TAMIYANGLAYANG – Pemerintahan Desa Kandris, Kecamatan Banua Lima, Kabupaten Barito Timur (Bartim), juga menganggarkan dana desa (DD) untuk program budidaya ayam petelur, mengikuti program Pemerintah Daerah Kabupaten (Pemkab) Bartim.
Kepala Desa Kandris, Riduan, mengungkapkan, untuk program budidaya ayam petelur ini pihaknya, melalui DD, menganggarkan dana Rp100 juta.
“Dana tersebut untuk pembuatan kandang ayam, pembelian pakan dan bibit ayam petelur sebanyak 300 ekor, serta penunjang lainnya,” katanya.
Kalau pembuatan kandangnya sudah selesai, papar Ridua, maka tinggal menunggu ayamnya saja. “Untuk bibit ayam petelur ini masih kita cari yang bagus,” ujarnya menjawab pertanyaan awak media saat ditemui di ruang Kantor Desa Kandris, Kamis (16/7/2020).
Menurut Riduan, program ayam petelur ini bagus, sesuai dengan saran dan arahan Bupati Bartim. “Jadi kita dukung,” tegasnya.

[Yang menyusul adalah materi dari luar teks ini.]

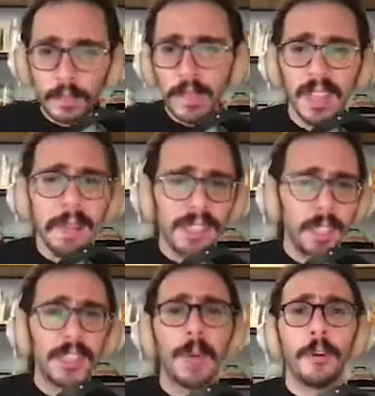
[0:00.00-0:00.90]
the
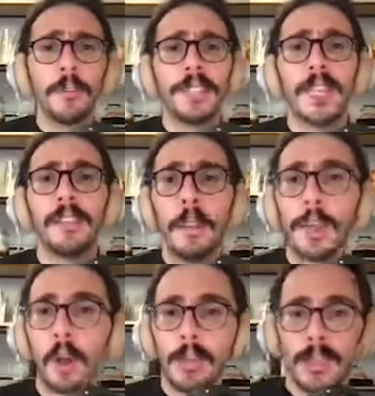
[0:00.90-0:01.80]
messages that we received
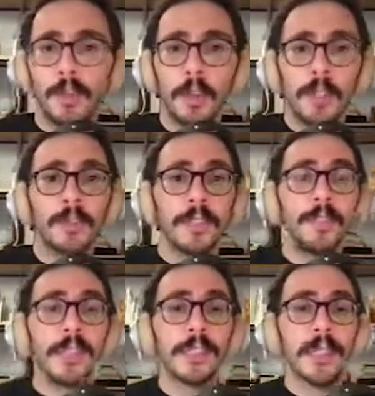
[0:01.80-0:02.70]
about calls and voice notes, and you
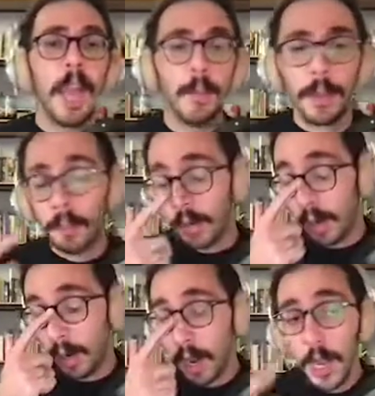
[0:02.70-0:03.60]
can see how people
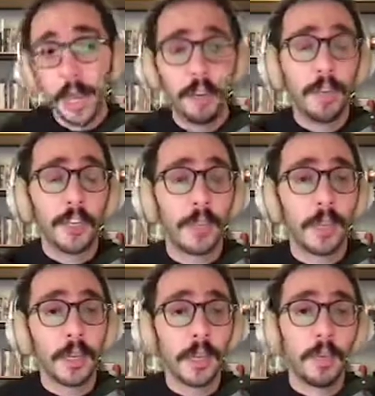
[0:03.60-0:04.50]
are
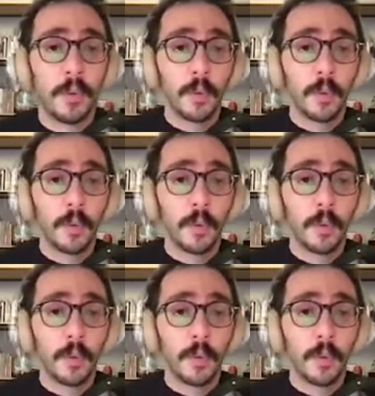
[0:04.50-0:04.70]
frustrated. And for the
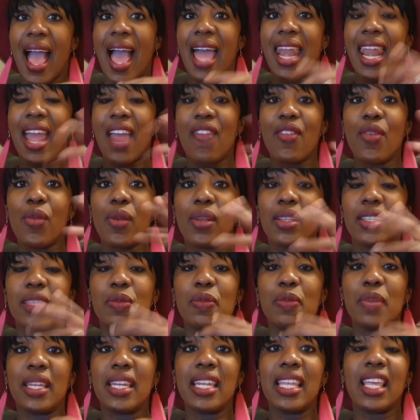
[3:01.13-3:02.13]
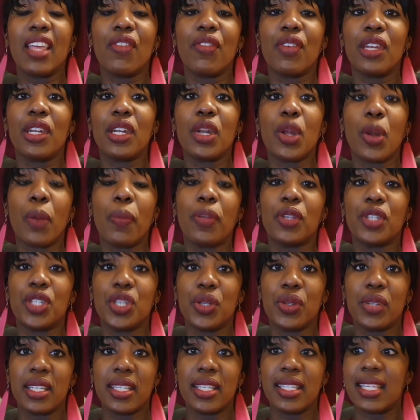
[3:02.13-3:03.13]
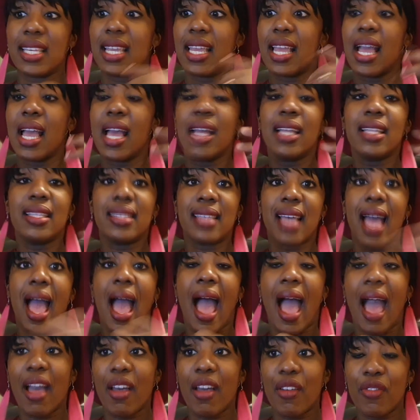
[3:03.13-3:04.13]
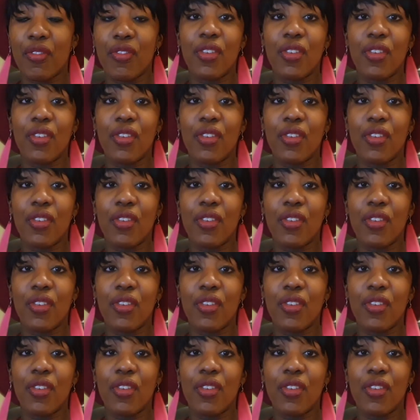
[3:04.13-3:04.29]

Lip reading: and everyone's been given an opportunity to have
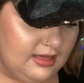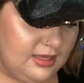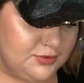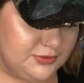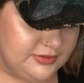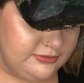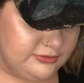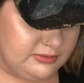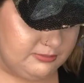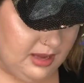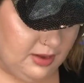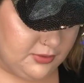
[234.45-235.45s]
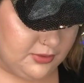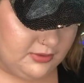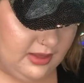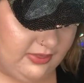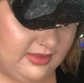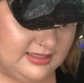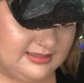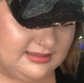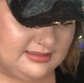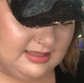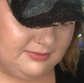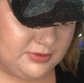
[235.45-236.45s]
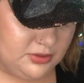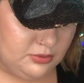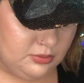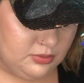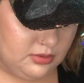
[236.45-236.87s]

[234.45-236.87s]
and translucent powder, and then it says step two,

Mengenai pengelolaan budaya ayam petelur ini, Riduan mengaku pihak akan menyerahkan kepada kelompok masyarakat desa Kandris yang sudah dibentuk. “Hal ini dilakukan untuk memudahkan koordinasinya, demi cepatnya perkembangan program budidaya ayam petelur tersebut,” ujarnya.